The M40 was the result of a program in the 1980s to develop a successor to the M17-series protective masks which had been in service with the US armed forces since 1959. The M40 was to be a return to conventional protective mask design with an external side-mounted filter canister, rather than the internal cheek filters of the M17, which were awkward to change, especially in a contaminated environment.

The M40 was phased into service with the U.S. Army and Marine Corps in the mid-1990s, with another new design, the MCU-2/P also replacing the older M17 in service with the U.S. Air Force and Navy. However, both masks suffered from the inadequate protective capabilities of their face pieces, which was of a silicone rubber that provided a close fit, but at the price of low resistance to penetration by common chemical agents. Silicone is supposedly susceptible to corrosion from blister agents. Thus, the masks were effectively ill-suited for protecting against much more than riot control agents, and a butyl rubber 'second skin' had to be quickly issued for fitting over and reinforcing the M40 facepiece to make it effective in its intended role.

The M40A1 thus often has an inner skin of silicone rubber and an outer "second skin" of butyl rubber.

The M42 series masks are a variant of this mask with alterations that make it better suited for use by armored vehicle crews, who have to connect their masks to and draw air from their vehicle's own filtration system.

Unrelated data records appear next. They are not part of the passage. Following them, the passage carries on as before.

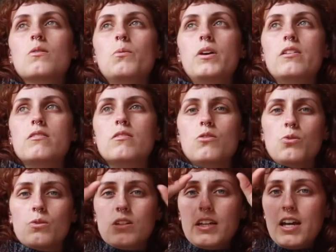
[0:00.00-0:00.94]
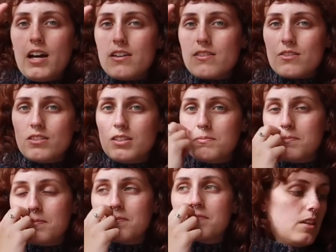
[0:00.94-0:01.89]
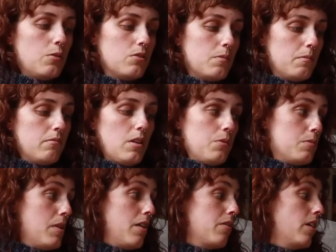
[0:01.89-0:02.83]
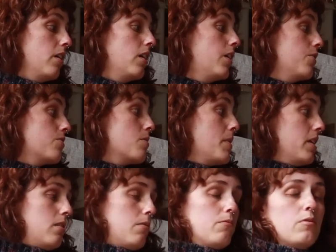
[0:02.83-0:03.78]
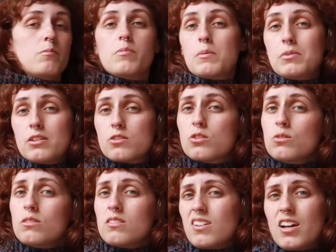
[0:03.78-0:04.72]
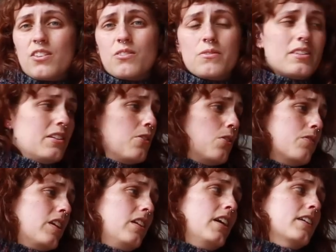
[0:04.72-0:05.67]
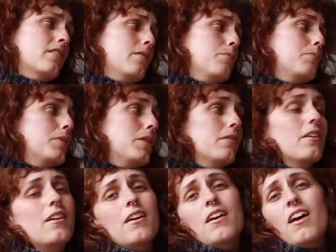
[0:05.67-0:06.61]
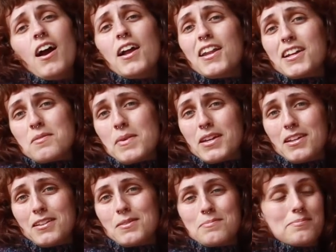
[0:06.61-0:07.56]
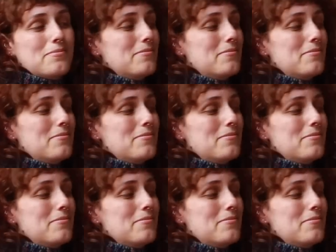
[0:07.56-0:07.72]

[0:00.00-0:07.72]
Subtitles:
with googly eyes on them. That was my thing. I used to make them for people at school, and I don't really know if they liked them, but I liked making them.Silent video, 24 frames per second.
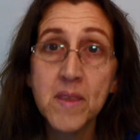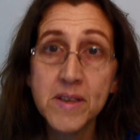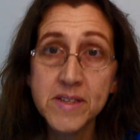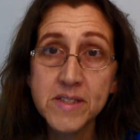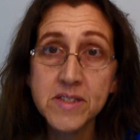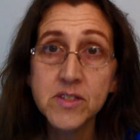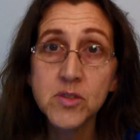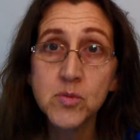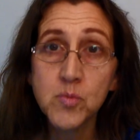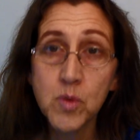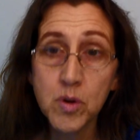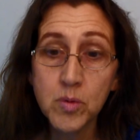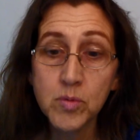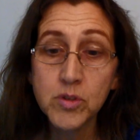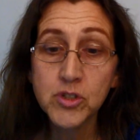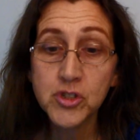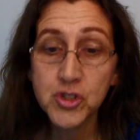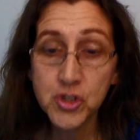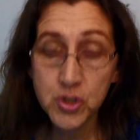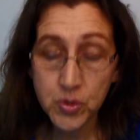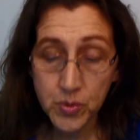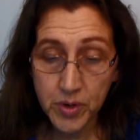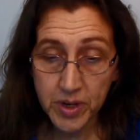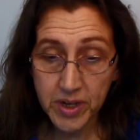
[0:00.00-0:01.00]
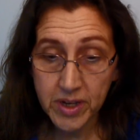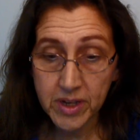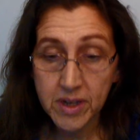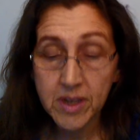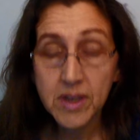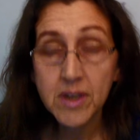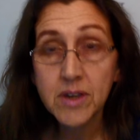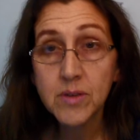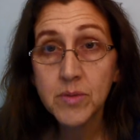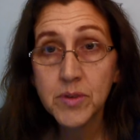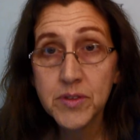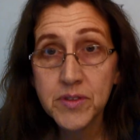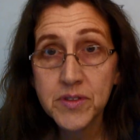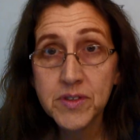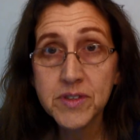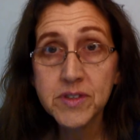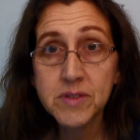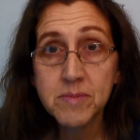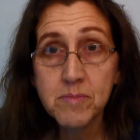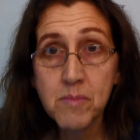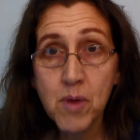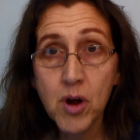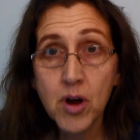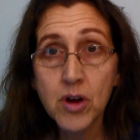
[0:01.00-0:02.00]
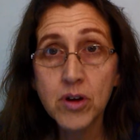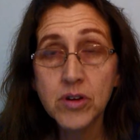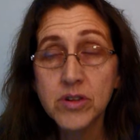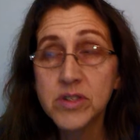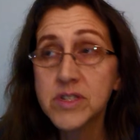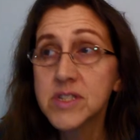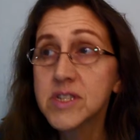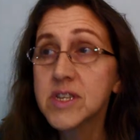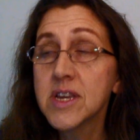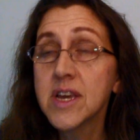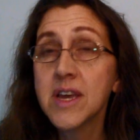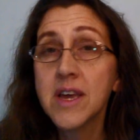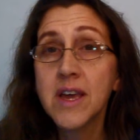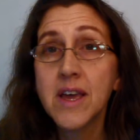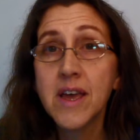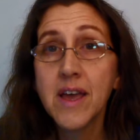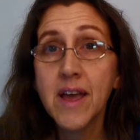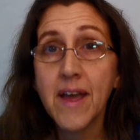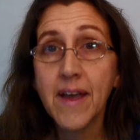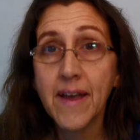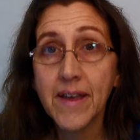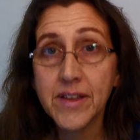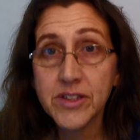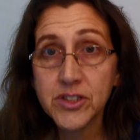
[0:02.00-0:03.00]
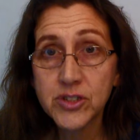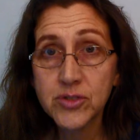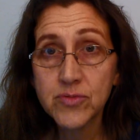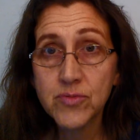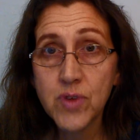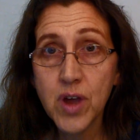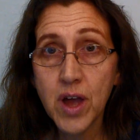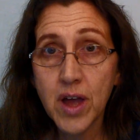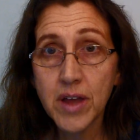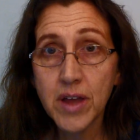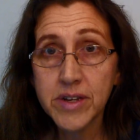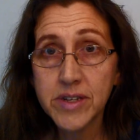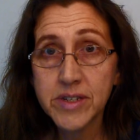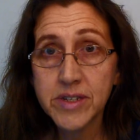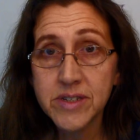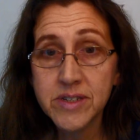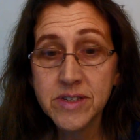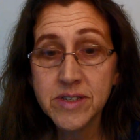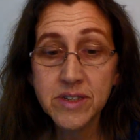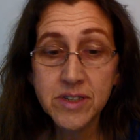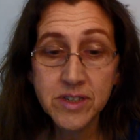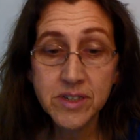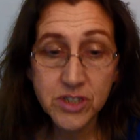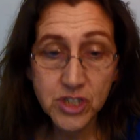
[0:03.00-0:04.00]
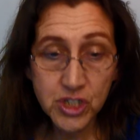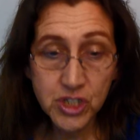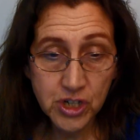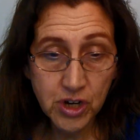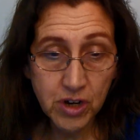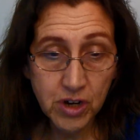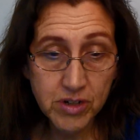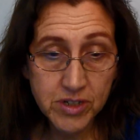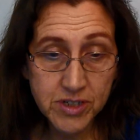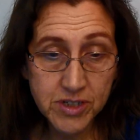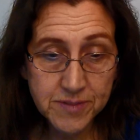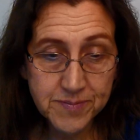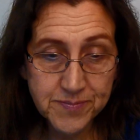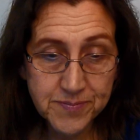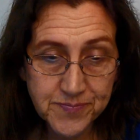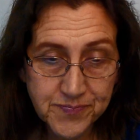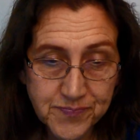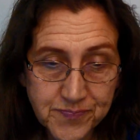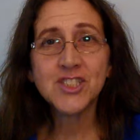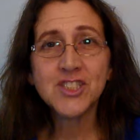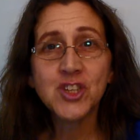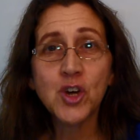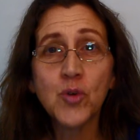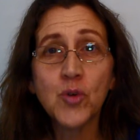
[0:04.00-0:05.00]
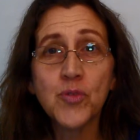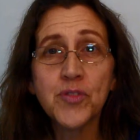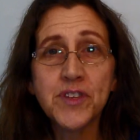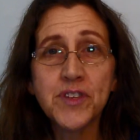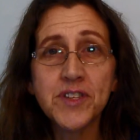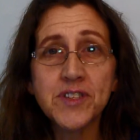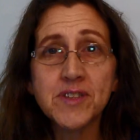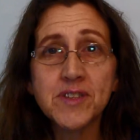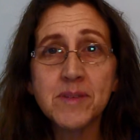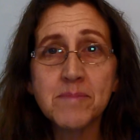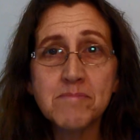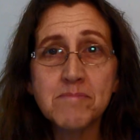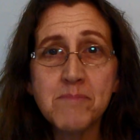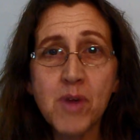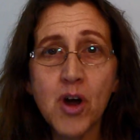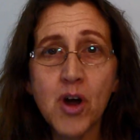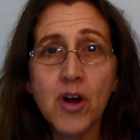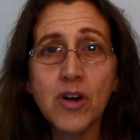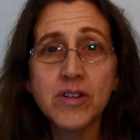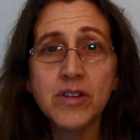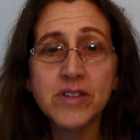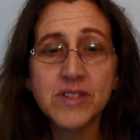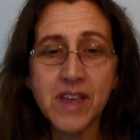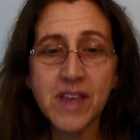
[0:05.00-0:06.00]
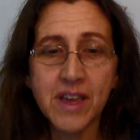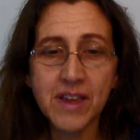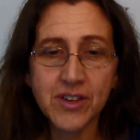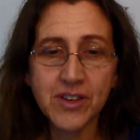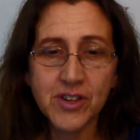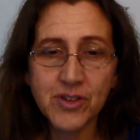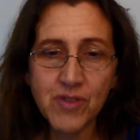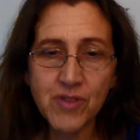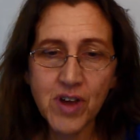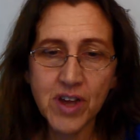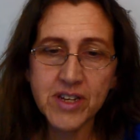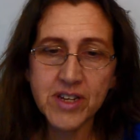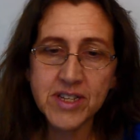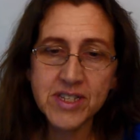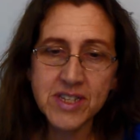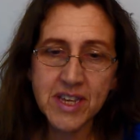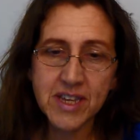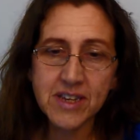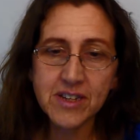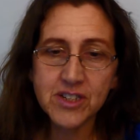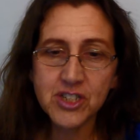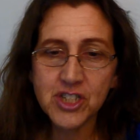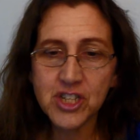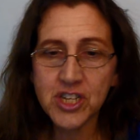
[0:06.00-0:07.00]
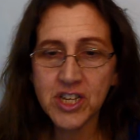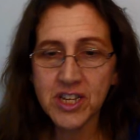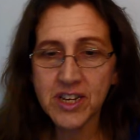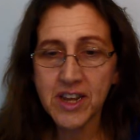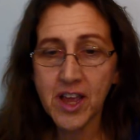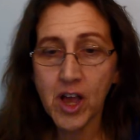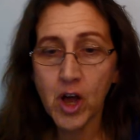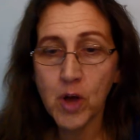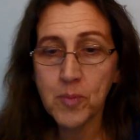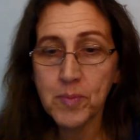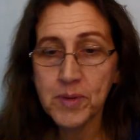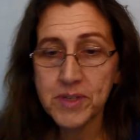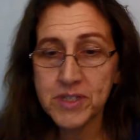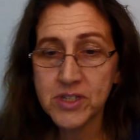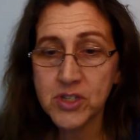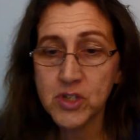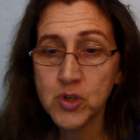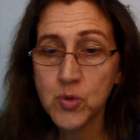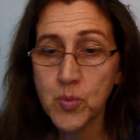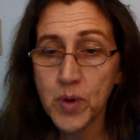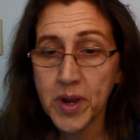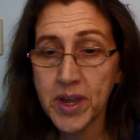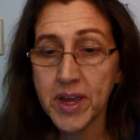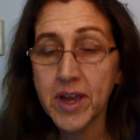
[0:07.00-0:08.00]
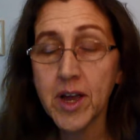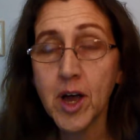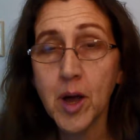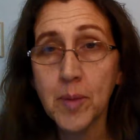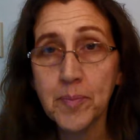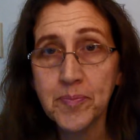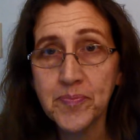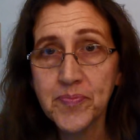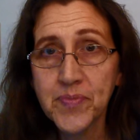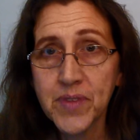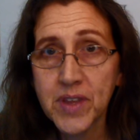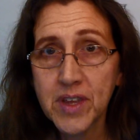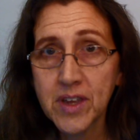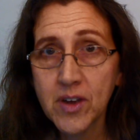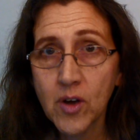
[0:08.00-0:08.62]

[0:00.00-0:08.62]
This is what we're doing with this Mars and Uranus conjunct. So this Mars and Uranus energy can help us to wake up.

The M40 field protective mask is currently being replaced by the M50 joint service general purpose mask.

On September 2, 2017, the Philippine Marine Corps received 1,000 M40 gas masks and C2 filters through the U.S. Embassy's Mutual Logistics Support Agreement program.

==Design==
The M40 field protective mask features three voicemitters, one on either the right or left side, and one in front. A voicecom adapter may be placed over the front voicemitter to amplify the user's voice. The mask can be adjusted in the field to accept the filtering canister on either side, so that a weapon may be shouldered. Right-handed shooters will normally locate the canister on the left side of the mask and vice versa.

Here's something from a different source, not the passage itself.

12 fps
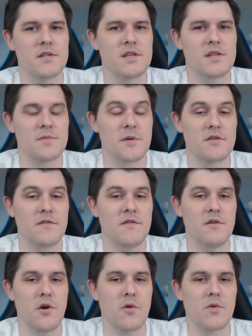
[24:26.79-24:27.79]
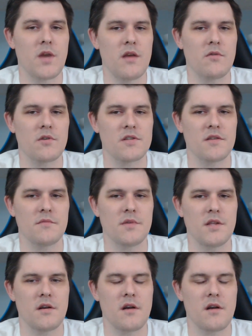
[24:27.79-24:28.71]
especially if you know Khador is going to be there,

The C2 canister on the M40 mask can protect the user from up to 15 nerve, choking, and blister agent attacks, and two blood agent attacks.

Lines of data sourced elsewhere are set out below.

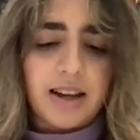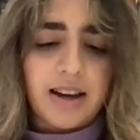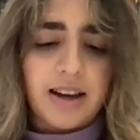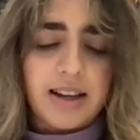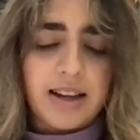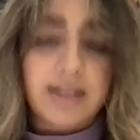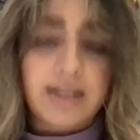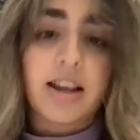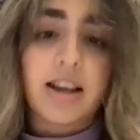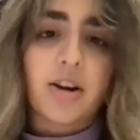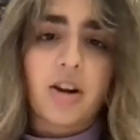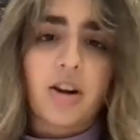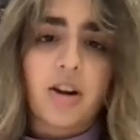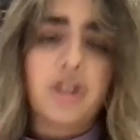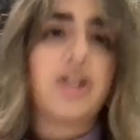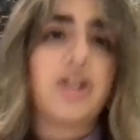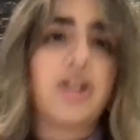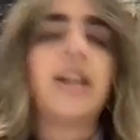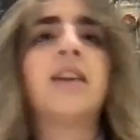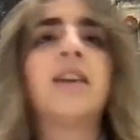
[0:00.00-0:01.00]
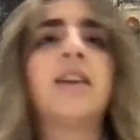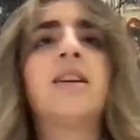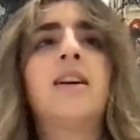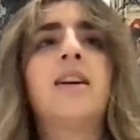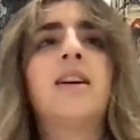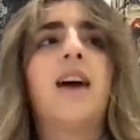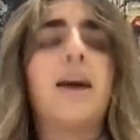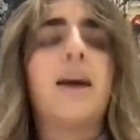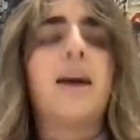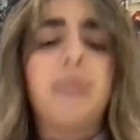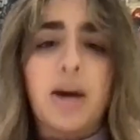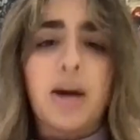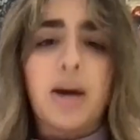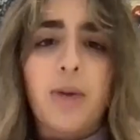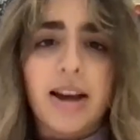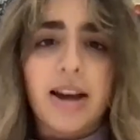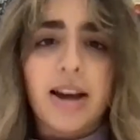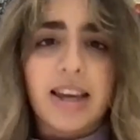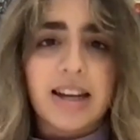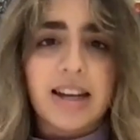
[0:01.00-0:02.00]
psychology. I'm now
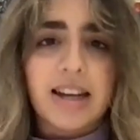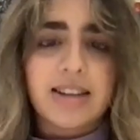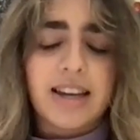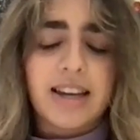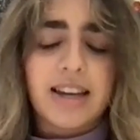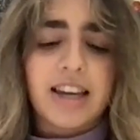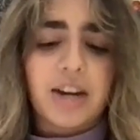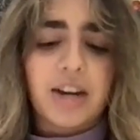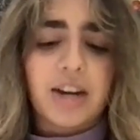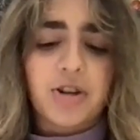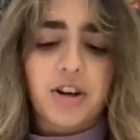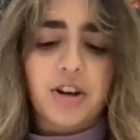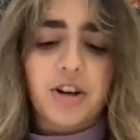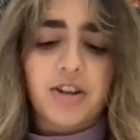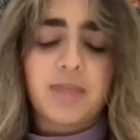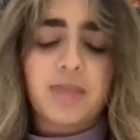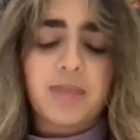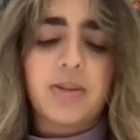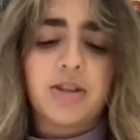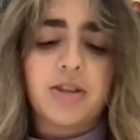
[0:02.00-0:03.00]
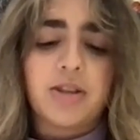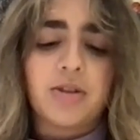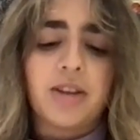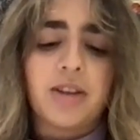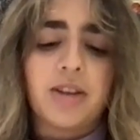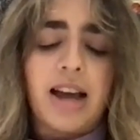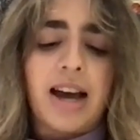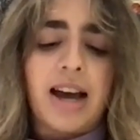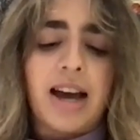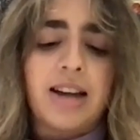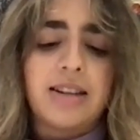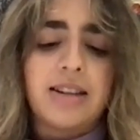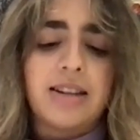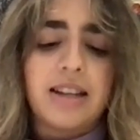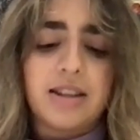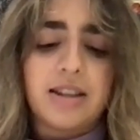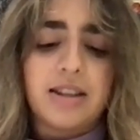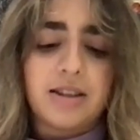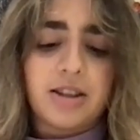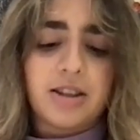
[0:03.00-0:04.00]
working in a psychiatric hospital, and
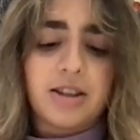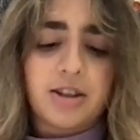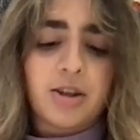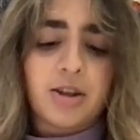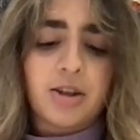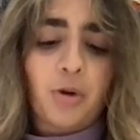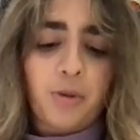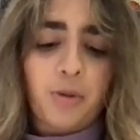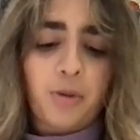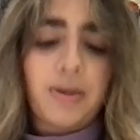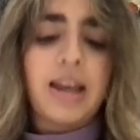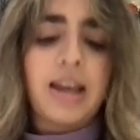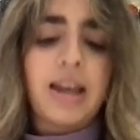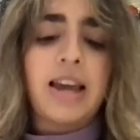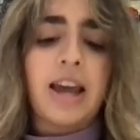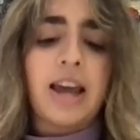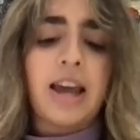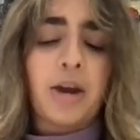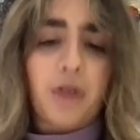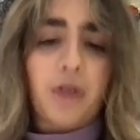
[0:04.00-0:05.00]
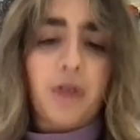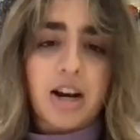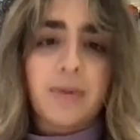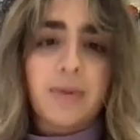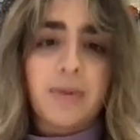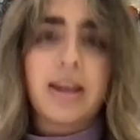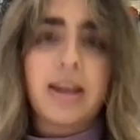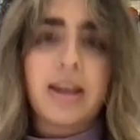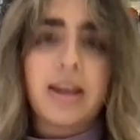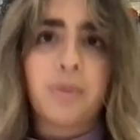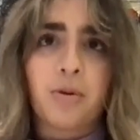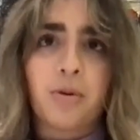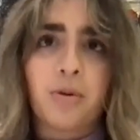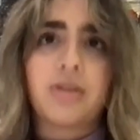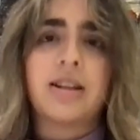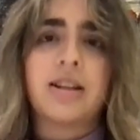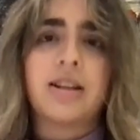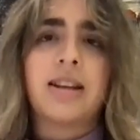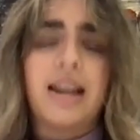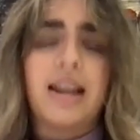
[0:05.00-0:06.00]
it's taught me incredibly
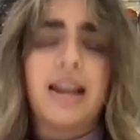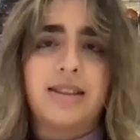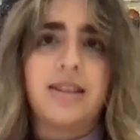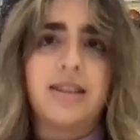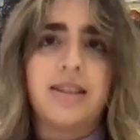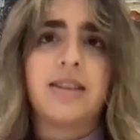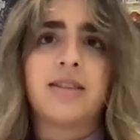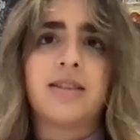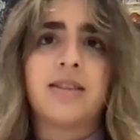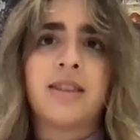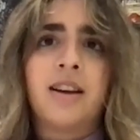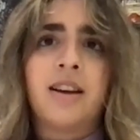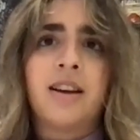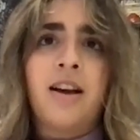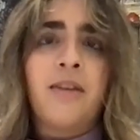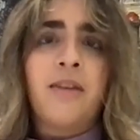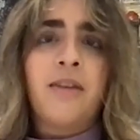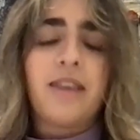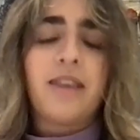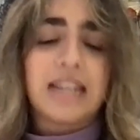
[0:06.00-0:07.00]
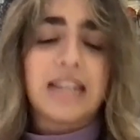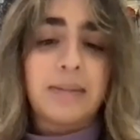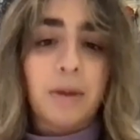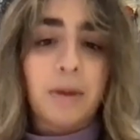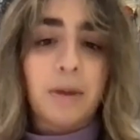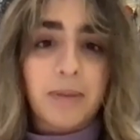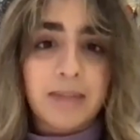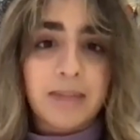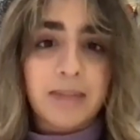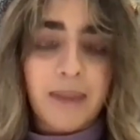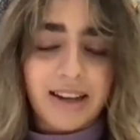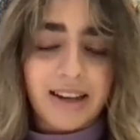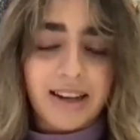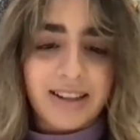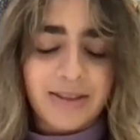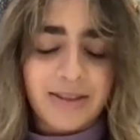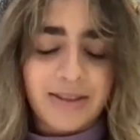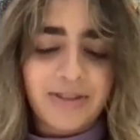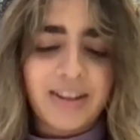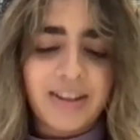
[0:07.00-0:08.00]
important lessons. Firstly, about
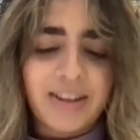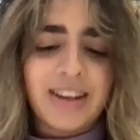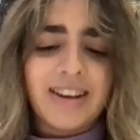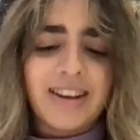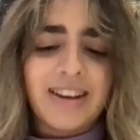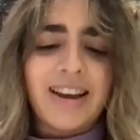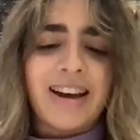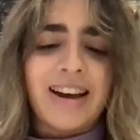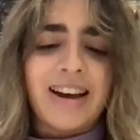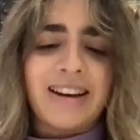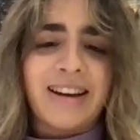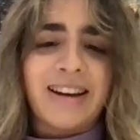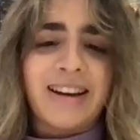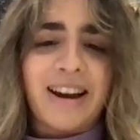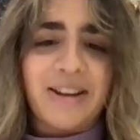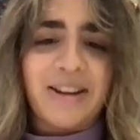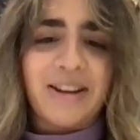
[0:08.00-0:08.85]
perspective and kind of,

The M40 comes with a drinking system that allows the user to drink water after donning the mask for long periods of time in a chemically contaminated environment. In order to use the drinking system the user must also have suitably equipped canteen lids or an adapter for other containers.

==The prototype==
In 1983, ILC Dover came out with the first, heavily influenced by the M17 mask, prototype of M40: the XM40 mask. Throughout its development it got numerous important changes that helped pave the way towards the final product, such as increased rigidity, bulk reduction and the removal of a dimple under the voice diaphragm for clearing the mask.

A year later, in 1984, the prototype was finalized as the M40 Field Protective Mask, but it did not enter service until after the Gulf War. It was mass-produced and mainstay issued from 1992 onwards.

Nowadays, XM40 models are considered extremely rare and valuable.

==Users==

===Current===

- Philippines: In service with the Philippine Army and Philippine Marine Corps, supplied from the Joint U.S. Military Assistance Group.

- Iraq: Used by the Iraqi Counter terrorism service along with the M50 gas mask
===Former===

- United States: Replaced by the M50 joint service general purpose mask in active service. Still used by U.S. Army Reserve and National Guard units and USMC Reserve as of 2021.